● The problem:
Print the data once more, exactly as given. Drop the pictures.

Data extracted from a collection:
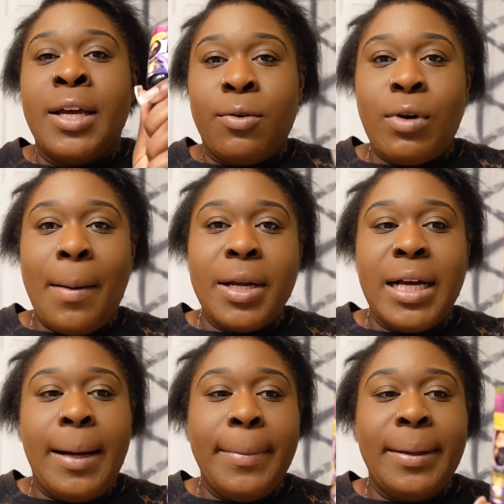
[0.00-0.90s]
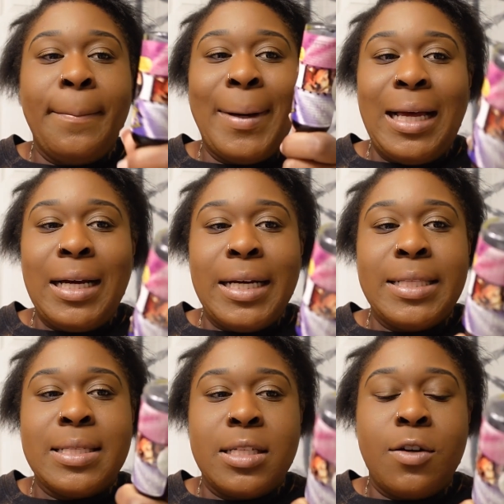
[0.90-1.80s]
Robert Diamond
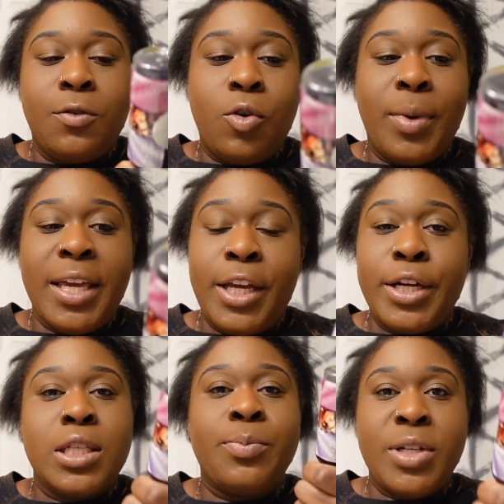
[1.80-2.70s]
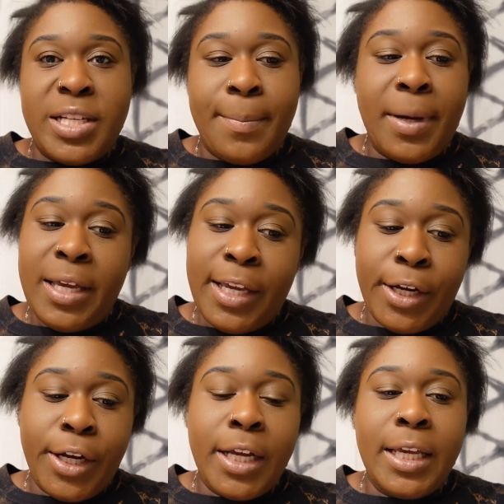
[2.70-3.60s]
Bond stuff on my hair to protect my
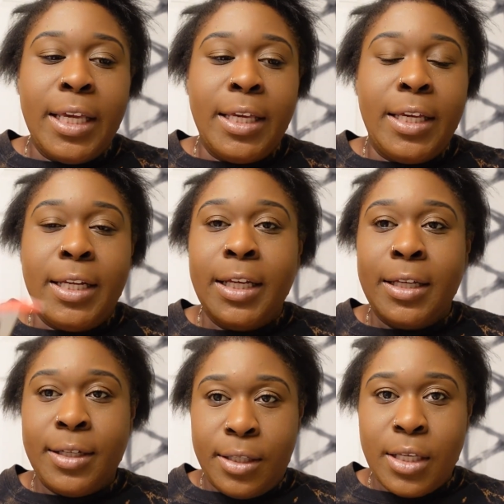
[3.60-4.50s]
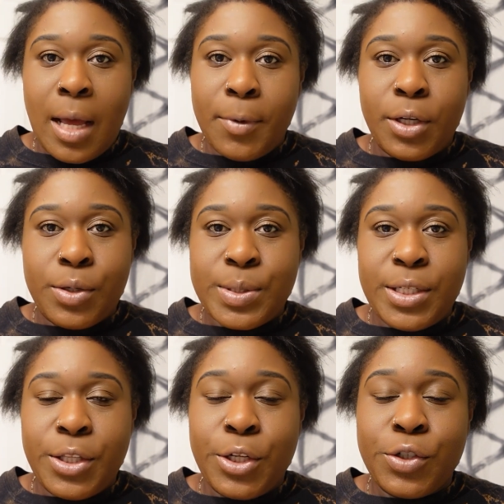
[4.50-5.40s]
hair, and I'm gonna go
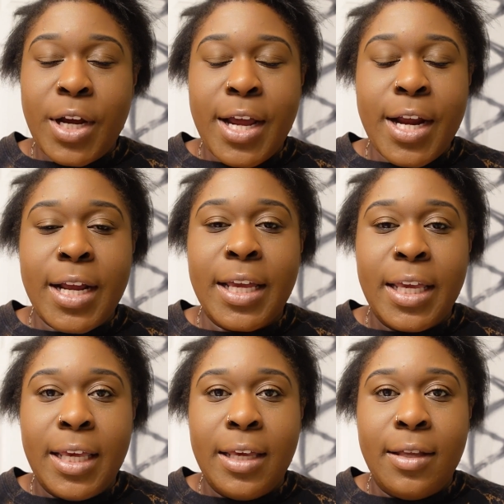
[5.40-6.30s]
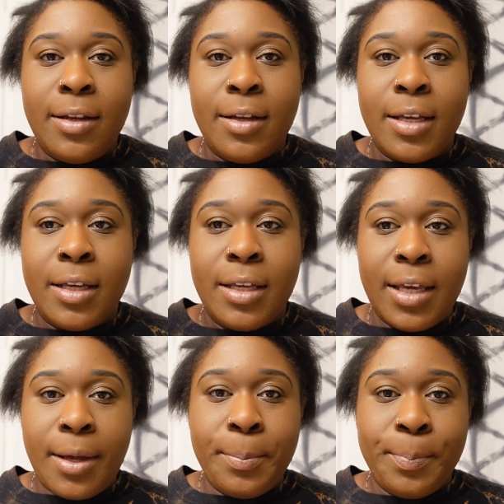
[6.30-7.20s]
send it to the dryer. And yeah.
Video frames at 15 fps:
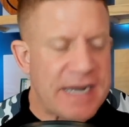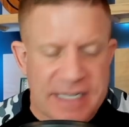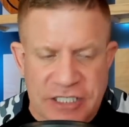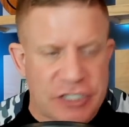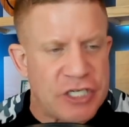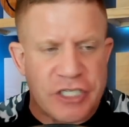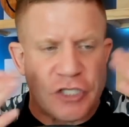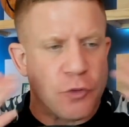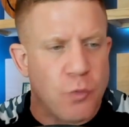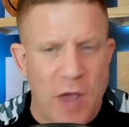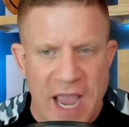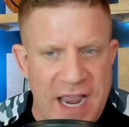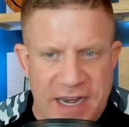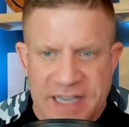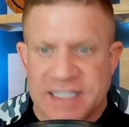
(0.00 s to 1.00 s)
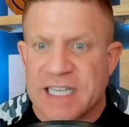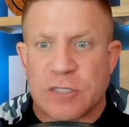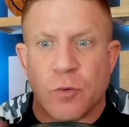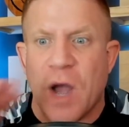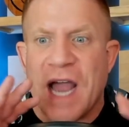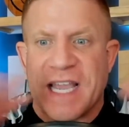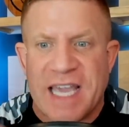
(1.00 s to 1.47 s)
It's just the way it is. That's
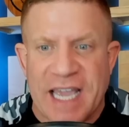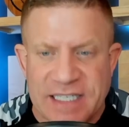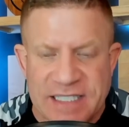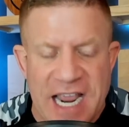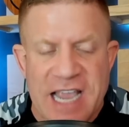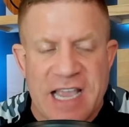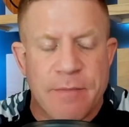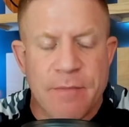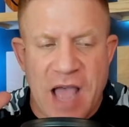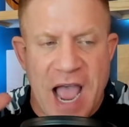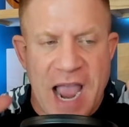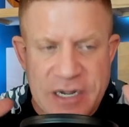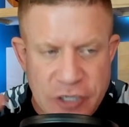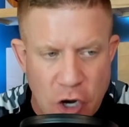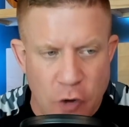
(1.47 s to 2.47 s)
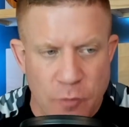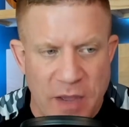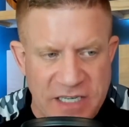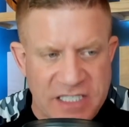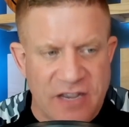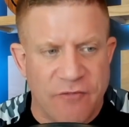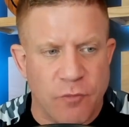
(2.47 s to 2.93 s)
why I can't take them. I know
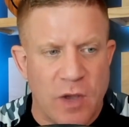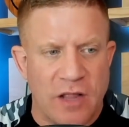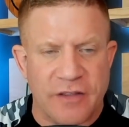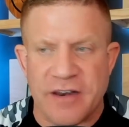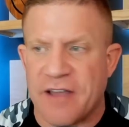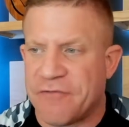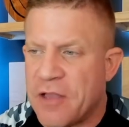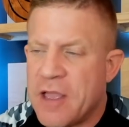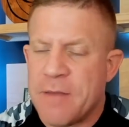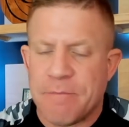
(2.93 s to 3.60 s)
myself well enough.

● Answer to the problem:
[0.00-0.90s]
[0.90-1.80s]
Robert Diamond
[1.80-2.70s]
[2.70-3.60s]
Bond stuff on my hair to protect my
[3.60-4.50s]
[4.50-5.40s]
hair, and I'm gonna go
[5.40-6.30s]
[6.30-7.20s]
send it to the dryer. And yeah.
Video frames at 15 fps:
(0.00 s to 1.00 s)
(1.00 s to 1.47 s)
It's just the way it is. That's
(1.47 s to 2.47 s)
(2.47 s to 2.93 s)
why I can't take them. I know
(2.93 s to 3.60 s)
myself well enough.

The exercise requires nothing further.